Jurors then sent a note to Jones via courtroom officials, with one asking, “Are you aware that this jury consists of 16 intelligent, fair-minded citizens who are not being improperly influenced in any way?”
In Jones’ defense, Reynal had argued that Heslin and Lewis hadn’t shown actual proof of damages, and claimed Jones had been unfairly maligned by the media. From the outset, Jones has framed the case as an attack on his First Amendment rights—though his lawyers had to be reminded by Gamble that jurors were only there to assess damages because Jones had defaulted on his right to go to trial over his First Amendment right to make false statements.
“Do you want to choose what you get to watch and listen to or do you want a plaintiff’s attorney to decide for you?” Reynal asked the jury during closing arguments on Wednesday, bizarrely invoking a Holocaust-era poem as his client, who has pushed countless anti-Semitic conspiracies on his show, looked on.

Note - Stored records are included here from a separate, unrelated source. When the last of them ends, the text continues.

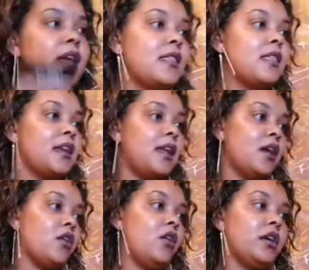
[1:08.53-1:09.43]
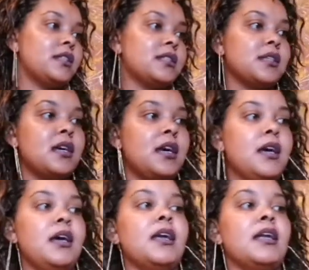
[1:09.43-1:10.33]
and then I got
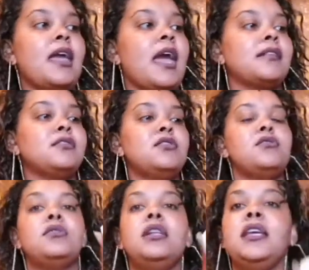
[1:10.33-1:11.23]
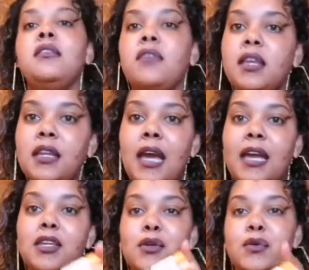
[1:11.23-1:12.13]
Cantu leave-in. I
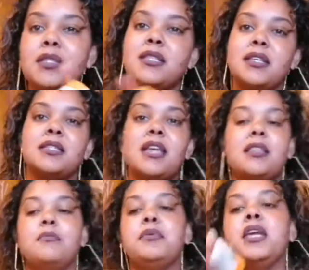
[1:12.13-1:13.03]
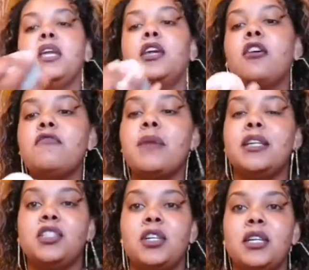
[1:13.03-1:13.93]
used this at the beginning of my
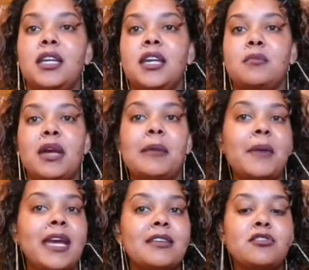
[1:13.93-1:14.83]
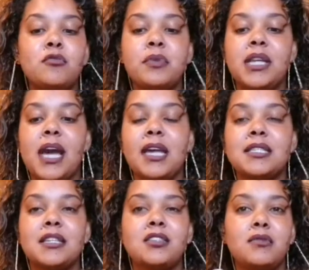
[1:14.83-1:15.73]
journey. It made my hair super
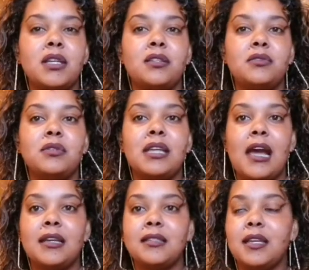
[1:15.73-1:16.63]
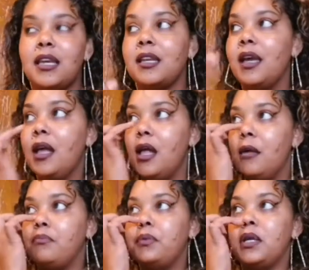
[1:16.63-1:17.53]
nice. I just wanted to try it again
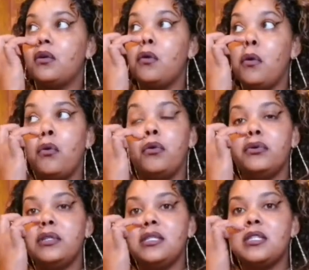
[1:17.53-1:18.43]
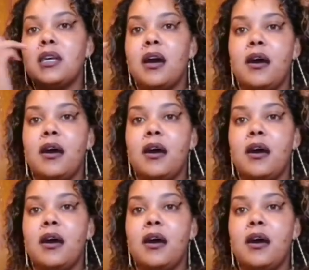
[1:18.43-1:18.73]
because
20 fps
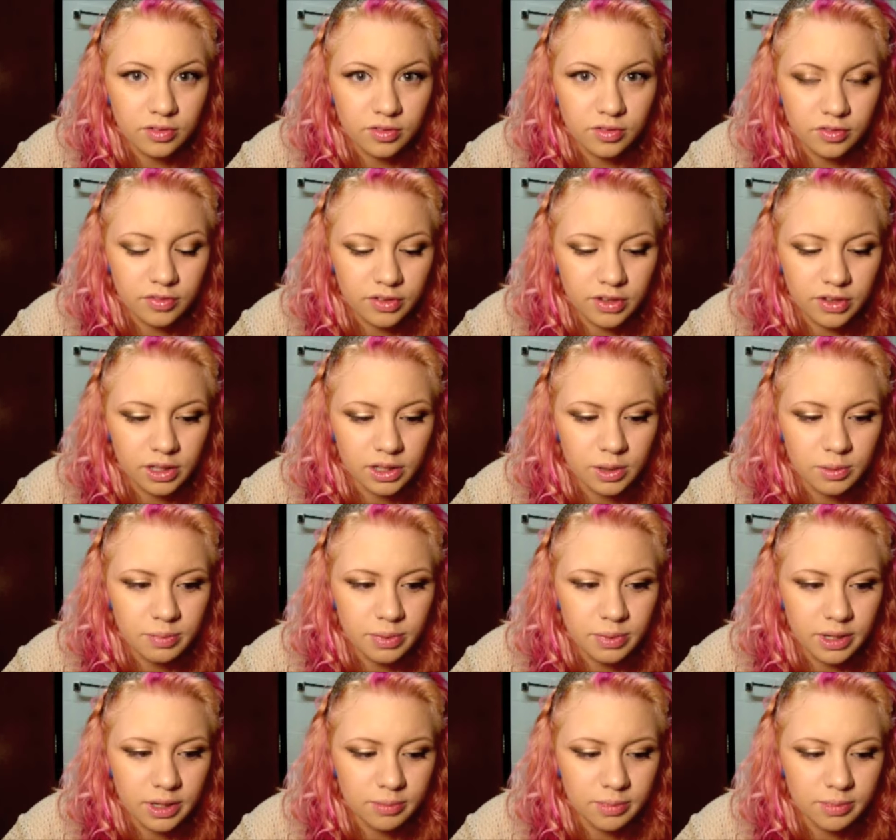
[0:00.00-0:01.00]
vanilla
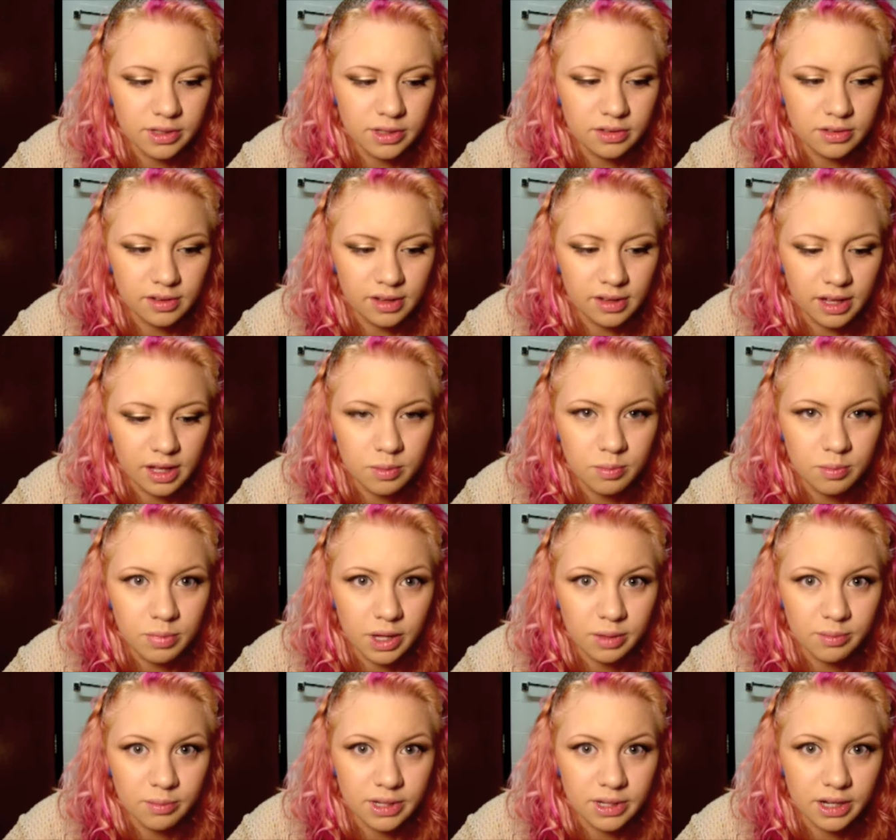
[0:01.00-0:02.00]
pigment, tan
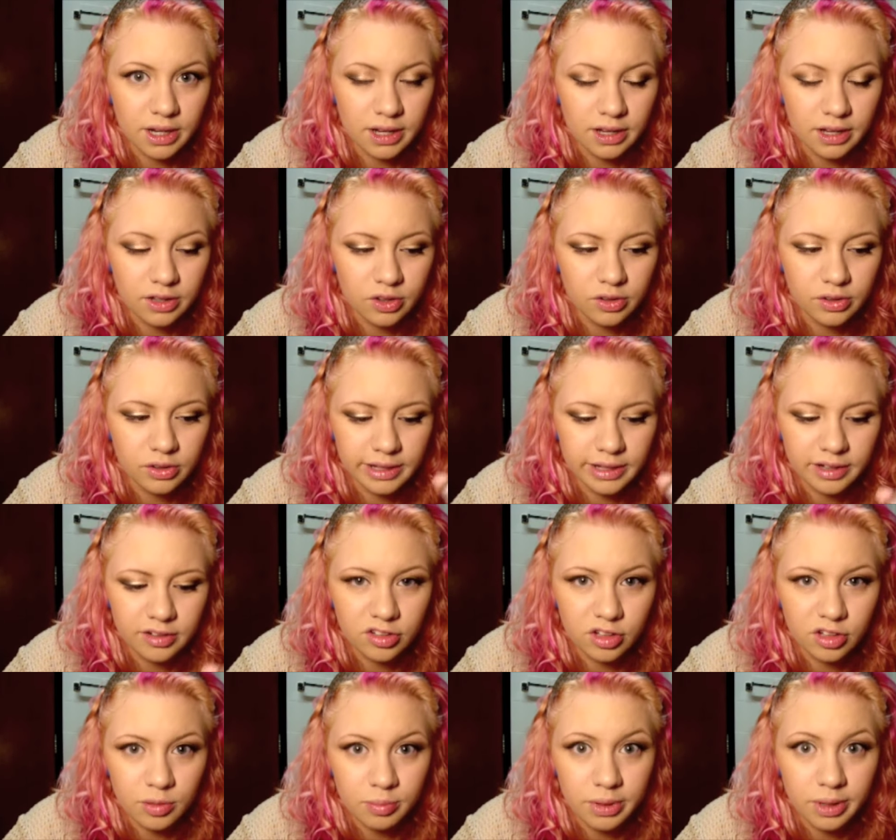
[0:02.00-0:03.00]
pigment, and your
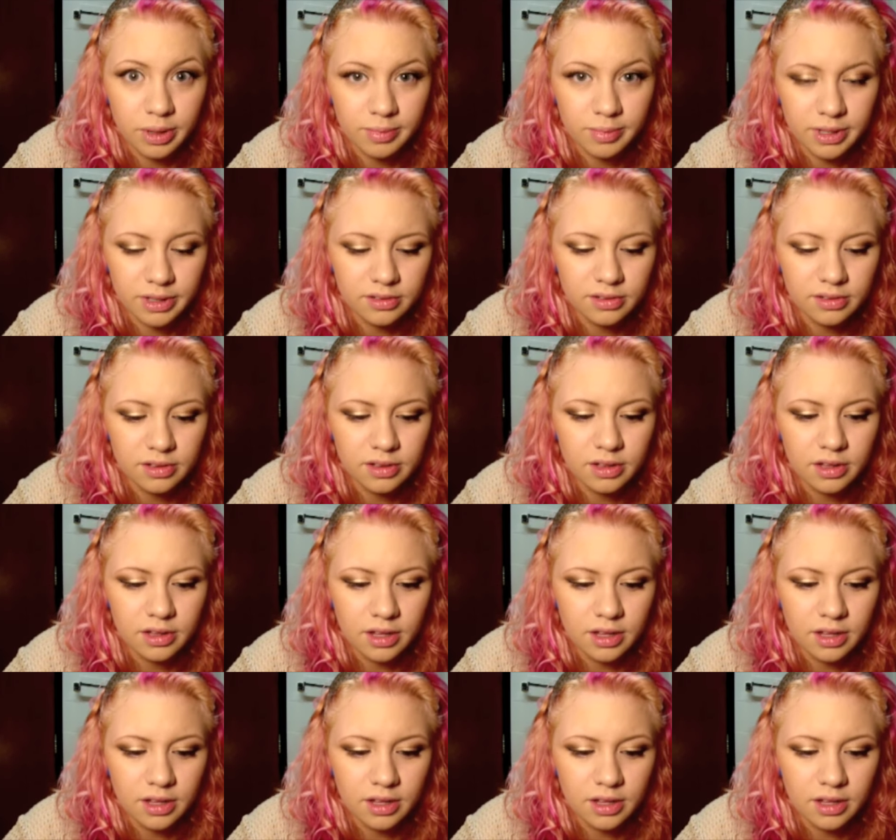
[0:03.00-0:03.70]
ladyship pigment.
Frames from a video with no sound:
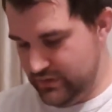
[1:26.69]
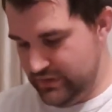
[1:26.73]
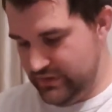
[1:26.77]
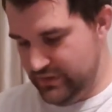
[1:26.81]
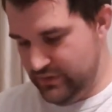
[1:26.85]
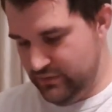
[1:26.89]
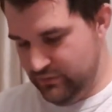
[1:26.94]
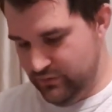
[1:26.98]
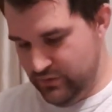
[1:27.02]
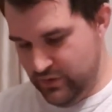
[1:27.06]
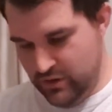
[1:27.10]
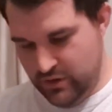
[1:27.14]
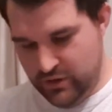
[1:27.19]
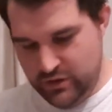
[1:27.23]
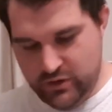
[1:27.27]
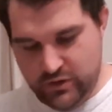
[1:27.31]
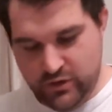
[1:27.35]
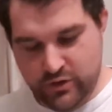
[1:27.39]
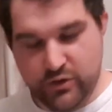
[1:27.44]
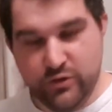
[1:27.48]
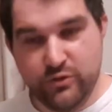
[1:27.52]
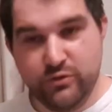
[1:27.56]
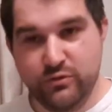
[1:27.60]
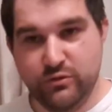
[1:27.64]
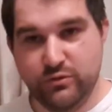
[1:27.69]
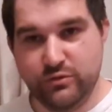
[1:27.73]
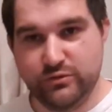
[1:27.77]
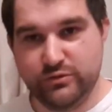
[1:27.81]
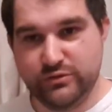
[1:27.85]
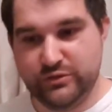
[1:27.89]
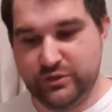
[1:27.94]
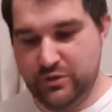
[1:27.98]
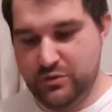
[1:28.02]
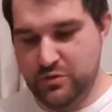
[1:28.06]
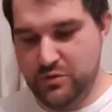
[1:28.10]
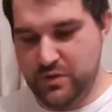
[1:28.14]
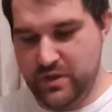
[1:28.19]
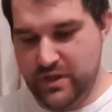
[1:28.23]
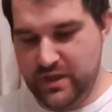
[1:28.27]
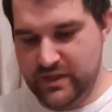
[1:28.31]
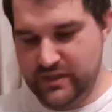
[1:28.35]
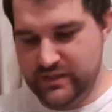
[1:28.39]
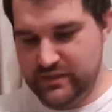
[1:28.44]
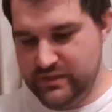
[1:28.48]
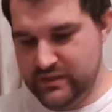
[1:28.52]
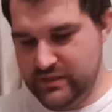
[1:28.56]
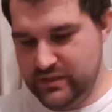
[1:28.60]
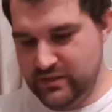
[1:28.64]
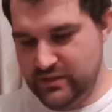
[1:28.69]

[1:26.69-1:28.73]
Still no clue to who it is,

“There was a Lutheran minister named Martin Niemöller in the 1930s, and he was imprisoned in a concentration camp,” Reynal continued. “When he got out, he reflected on the fact that he had stood quiet. And he said, ‘First they came for the Communists, and I said, ‘I’m not a Communist,’ and didn’t do anything. Then they came for the trade unionists and I said, ‘I’m not a trade unionist.’ Then they came for the Jews, and I said, ‘I’m not a Jew.’ And when they came for me, there was no one left.”
According to Reynal, Jones “made a terrible mistake,” he said in his closing arguments. “That mistake was weaponized by the same political forces that had descended upon Sandy Hook when it happened.”
Austin-based trial lawyer Holly Davis, who assisted Bankston and Farrar in the case, said in an emailed statement that Jones has thumbed his nose at the legal system throughout the trial.
“The irony should not be lost on this jury that this entire trial is about consequences for lies told to the public,” Davis said. “The fact that lies may have been told to the jury who can hand out a consequence to the teller of the lie is the beauty of the judicial system.”